By Matthew Franklin, Senior Credit Analyst

5 min read

Pity the poor credit analyst; tasked with forecasting the twists and turns of corporate borrowers far into the future in a world that has never felt more uncertain. Crystal ball gazing is challenging enough, but a recent paper from S&P provides further evidence of just how difficult it can really be.

The rating agency reviewed US corporate downgrades to BBB since 2010, and found that a majority of these were not due to deterioration in operating environment or trading performance, but rather the active choices of management teams.How frustrating it must be for a budding analyst to foresee the changing trends of an industry, only to be wrong footed by the idiosyncratic whim of a new CEO.

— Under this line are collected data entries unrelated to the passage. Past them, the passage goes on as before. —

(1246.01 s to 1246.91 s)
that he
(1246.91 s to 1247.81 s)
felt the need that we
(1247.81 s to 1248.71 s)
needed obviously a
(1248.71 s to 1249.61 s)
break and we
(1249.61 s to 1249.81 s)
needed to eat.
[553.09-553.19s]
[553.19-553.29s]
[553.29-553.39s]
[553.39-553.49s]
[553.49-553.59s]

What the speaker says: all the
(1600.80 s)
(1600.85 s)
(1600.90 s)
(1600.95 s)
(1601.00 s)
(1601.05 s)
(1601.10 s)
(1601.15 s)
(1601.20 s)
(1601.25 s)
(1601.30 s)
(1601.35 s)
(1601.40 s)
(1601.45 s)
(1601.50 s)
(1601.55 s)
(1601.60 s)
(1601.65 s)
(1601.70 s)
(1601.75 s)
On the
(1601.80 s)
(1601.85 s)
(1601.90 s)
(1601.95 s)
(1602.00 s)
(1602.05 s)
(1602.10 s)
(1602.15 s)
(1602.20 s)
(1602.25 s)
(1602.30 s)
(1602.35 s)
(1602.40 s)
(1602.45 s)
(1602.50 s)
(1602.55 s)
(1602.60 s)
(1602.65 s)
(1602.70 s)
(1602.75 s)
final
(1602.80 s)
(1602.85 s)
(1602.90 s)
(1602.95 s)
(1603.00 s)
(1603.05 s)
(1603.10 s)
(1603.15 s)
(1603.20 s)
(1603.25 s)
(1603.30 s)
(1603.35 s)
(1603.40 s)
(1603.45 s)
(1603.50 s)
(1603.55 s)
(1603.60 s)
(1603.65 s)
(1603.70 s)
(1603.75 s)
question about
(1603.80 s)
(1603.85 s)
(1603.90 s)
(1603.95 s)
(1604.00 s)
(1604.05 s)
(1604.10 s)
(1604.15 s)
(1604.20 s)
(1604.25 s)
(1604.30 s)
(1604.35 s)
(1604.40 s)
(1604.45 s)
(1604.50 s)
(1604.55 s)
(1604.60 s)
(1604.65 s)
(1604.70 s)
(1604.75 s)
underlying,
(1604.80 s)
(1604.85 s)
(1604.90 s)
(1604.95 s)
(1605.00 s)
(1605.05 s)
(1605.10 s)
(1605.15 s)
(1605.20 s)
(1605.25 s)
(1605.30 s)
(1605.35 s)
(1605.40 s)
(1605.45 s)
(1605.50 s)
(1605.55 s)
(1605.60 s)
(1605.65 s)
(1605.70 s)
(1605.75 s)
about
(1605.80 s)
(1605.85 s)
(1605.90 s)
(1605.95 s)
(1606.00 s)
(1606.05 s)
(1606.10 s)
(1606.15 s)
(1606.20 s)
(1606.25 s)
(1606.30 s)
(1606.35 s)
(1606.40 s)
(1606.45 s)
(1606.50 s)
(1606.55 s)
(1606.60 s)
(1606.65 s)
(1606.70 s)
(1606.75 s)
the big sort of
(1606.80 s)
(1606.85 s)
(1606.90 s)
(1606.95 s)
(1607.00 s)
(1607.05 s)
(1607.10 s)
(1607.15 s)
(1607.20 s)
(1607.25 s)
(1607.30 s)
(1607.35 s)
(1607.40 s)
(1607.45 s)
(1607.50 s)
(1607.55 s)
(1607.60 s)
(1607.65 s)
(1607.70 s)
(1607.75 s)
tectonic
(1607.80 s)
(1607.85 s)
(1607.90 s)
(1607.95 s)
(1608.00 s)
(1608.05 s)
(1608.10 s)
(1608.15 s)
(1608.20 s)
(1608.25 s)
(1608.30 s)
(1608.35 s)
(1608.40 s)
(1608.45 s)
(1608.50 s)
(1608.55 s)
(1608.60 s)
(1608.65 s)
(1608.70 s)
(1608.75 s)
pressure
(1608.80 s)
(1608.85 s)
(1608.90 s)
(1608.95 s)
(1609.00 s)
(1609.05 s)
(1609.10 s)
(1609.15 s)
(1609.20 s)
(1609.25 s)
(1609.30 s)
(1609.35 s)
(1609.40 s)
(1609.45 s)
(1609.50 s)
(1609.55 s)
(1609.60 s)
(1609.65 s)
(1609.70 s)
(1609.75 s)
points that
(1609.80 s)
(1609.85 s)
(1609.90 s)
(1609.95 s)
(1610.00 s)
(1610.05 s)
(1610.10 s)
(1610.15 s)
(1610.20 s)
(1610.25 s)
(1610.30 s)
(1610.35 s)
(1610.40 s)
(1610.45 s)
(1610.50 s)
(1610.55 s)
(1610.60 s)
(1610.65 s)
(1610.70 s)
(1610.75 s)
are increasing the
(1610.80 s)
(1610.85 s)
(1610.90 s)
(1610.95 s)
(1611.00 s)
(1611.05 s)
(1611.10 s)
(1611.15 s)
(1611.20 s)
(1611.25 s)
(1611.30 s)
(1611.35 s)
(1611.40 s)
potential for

The S&P paper finds that a majority of downgrades to BBB by corporates since 2010 have been a result of management actions such as M&A or share buybacks. With anaemic growth, low interest rates, and equity focused incentives, perhaps it is of little surprise that executive teams would look to increase leverage to boost equity returns, adding to the growing proportion of bonds rated BBB (read more). And whilst the report focused on the US, we see this trend mirrored across markets, with BBBs tripling as a proportion of the sterling investment grade market since the financial crisis.

But why should the actions of profligate management teams matter beyond the reputations of a few ‘wrong footed’ analysts? Whilst not as significant as the move from investment grade to high yield, there is still a meaningful bond price impact as a credit moves from A to BBB, exacerbated by the typically longer-dated nature of bonds originally issued with higher ratings. In fact the price fall on downgrade has been exacerbated in recent years by growing regulation, such as Solvency II, with far higher capital charges for insurers holding BBB as opposed to A credit resulting in forced sales following downgrades.

So with a key driver of credit deterioration so difficult to predict, how do we approach credit analysis at RLAM? We start by acknowledging that there are limitations to analyst foresight, and that the bondholder friendly management team of today may not be there tomorrow once clients’ money has been lent. Instead of trying to gaze into a crystal ball, we focus our efforts on higher conviction areas, such as the protective benefits of security and covenants and an analysis on management incentives – a long-established approach to researching credit has never felt more relevant.

Past performance is not a reliable indicator of future results. The value of investments and the income from them is not guaranteed and may go down as well as up and investors may not get back the amount originally invested. The views expressed are the author’s own and do not constitute investment advice. Portfolio holdings are subject to change, for information only and are not investment recommendations.